I wish I could behave this morning, in such a way...sexy, classy Audrey Hepburn or something...such a way that he would realize what a fool he was and apologize. Thing is...he is going to wake up like nothing happened...wake up starving and goto breakfast with employee wwhile I stay in the room with the dogs and pack for our long ride home. Of course they have slept like rocks and I have hardly slept at all. He probably won't even remember last night because of his blubbering hypothermic self. Don't get me wrong...I covered him in blankets and checked his pulse and had him talk to me before I started reaching out for help. How do I behave today?
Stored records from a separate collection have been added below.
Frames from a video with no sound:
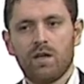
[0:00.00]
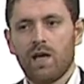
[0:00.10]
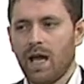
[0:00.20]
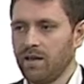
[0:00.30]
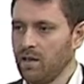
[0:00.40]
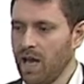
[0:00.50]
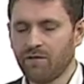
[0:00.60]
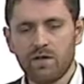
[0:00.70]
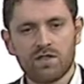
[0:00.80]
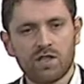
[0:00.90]
every
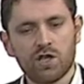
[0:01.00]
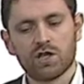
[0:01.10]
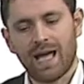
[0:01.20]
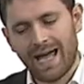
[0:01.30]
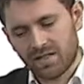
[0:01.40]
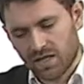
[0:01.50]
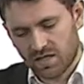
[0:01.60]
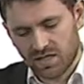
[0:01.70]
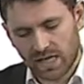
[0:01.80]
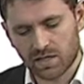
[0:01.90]
institution has a
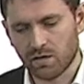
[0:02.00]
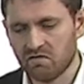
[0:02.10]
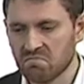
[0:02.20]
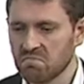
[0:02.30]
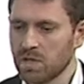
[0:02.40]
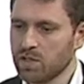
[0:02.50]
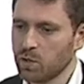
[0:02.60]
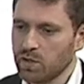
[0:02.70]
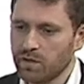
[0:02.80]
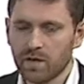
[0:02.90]
set of sort
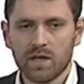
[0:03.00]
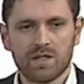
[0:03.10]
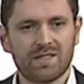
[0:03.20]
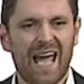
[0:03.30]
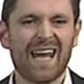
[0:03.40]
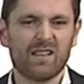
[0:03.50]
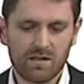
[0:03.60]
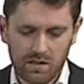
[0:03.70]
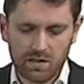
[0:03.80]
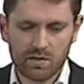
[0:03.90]
of
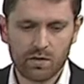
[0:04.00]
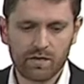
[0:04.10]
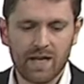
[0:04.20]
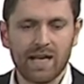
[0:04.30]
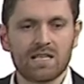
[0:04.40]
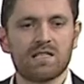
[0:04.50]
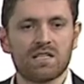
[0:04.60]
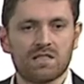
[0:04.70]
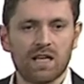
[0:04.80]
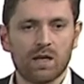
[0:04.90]

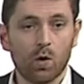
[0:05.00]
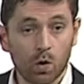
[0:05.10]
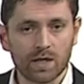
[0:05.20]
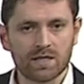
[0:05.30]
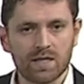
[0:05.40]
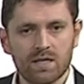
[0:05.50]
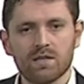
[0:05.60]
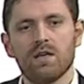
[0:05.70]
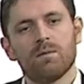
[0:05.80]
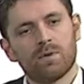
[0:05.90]
existing audiences,
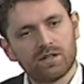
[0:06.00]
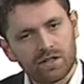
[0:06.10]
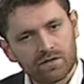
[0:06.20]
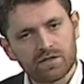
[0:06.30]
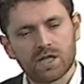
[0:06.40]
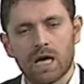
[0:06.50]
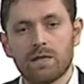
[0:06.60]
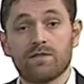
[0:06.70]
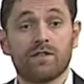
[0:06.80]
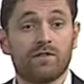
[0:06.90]
but at different times
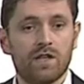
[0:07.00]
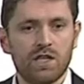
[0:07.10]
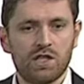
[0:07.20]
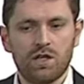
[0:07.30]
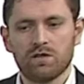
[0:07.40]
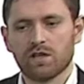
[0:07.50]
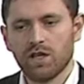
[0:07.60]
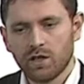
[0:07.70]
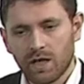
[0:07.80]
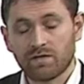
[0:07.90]
for different issues,
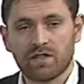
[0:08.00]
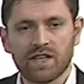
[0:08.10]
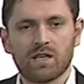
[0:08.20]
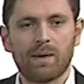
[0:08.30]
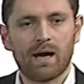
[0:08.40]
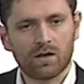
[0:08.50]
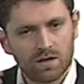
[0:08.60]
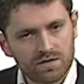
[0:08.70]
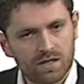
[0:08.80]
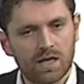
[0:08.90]
you have to think about,
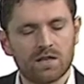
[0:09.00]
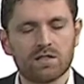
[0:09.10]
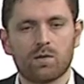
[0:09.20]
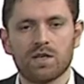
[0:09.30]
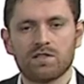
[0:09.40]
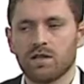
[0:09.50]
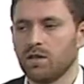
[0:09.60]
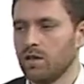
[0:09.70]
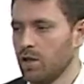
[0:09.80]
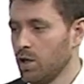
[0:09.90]
constantly ask the question,
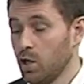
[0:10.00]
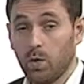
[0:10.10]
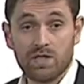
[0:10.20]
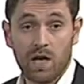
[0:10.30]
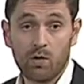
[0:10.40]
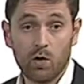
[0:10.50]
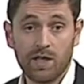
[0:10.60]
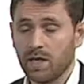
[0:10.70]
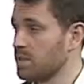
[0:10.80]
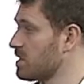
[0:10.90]
who is our
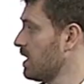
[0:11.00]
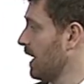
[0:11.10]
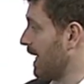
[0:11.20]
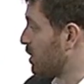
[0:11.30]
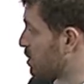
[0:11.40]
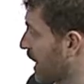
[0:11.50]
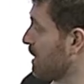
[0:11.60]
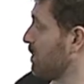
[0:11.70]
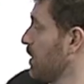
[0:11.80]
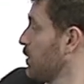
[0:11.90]
audience, and shape
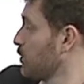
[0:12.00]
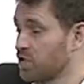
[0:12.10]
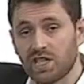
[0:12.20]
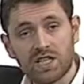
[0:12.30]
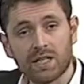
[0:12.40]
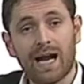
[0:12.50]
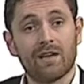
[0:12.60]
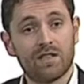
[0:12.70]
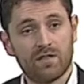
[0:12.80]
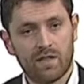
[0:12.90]
your strategic
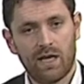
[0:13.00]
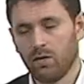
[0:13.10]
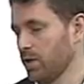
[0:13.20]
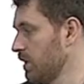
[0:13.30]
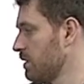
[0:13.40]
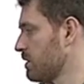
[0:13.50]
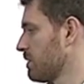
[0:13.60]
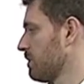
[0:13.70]
narrative to that audience.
Cold shoulder/silent treatment just gets me more sour negative points. Maybe a pleasant we'll talk about it when we get home silent treatment? He'll never want to TALK about it...right?
_Posted via Mobile Device_


----------



## TRy (Sep 14, 2011)

laroo said:


> He has this thing where he is going to have friends whether I like it or not (couldn't he have just made friends without a vendetta about it?) and that he doesn't get along with guys much so they will probably be girls and there will be some things they like to do that I don't.





laroo said:


> Neither one of them thought of me tonight...or they schemed to leave me out because it would be a hassle because...oh yeah...the dogs.





laroo said:


> One morning at breakfast I said I felt like they were a high school clique but he thought that was ridiculous. We were leaving the hotel room and I was squeezing out the door with the dogs trying to push their heads theough (two 100 lb German Shepherds) and when I looked up they were 30' feet down the hall walking side by side, chatting.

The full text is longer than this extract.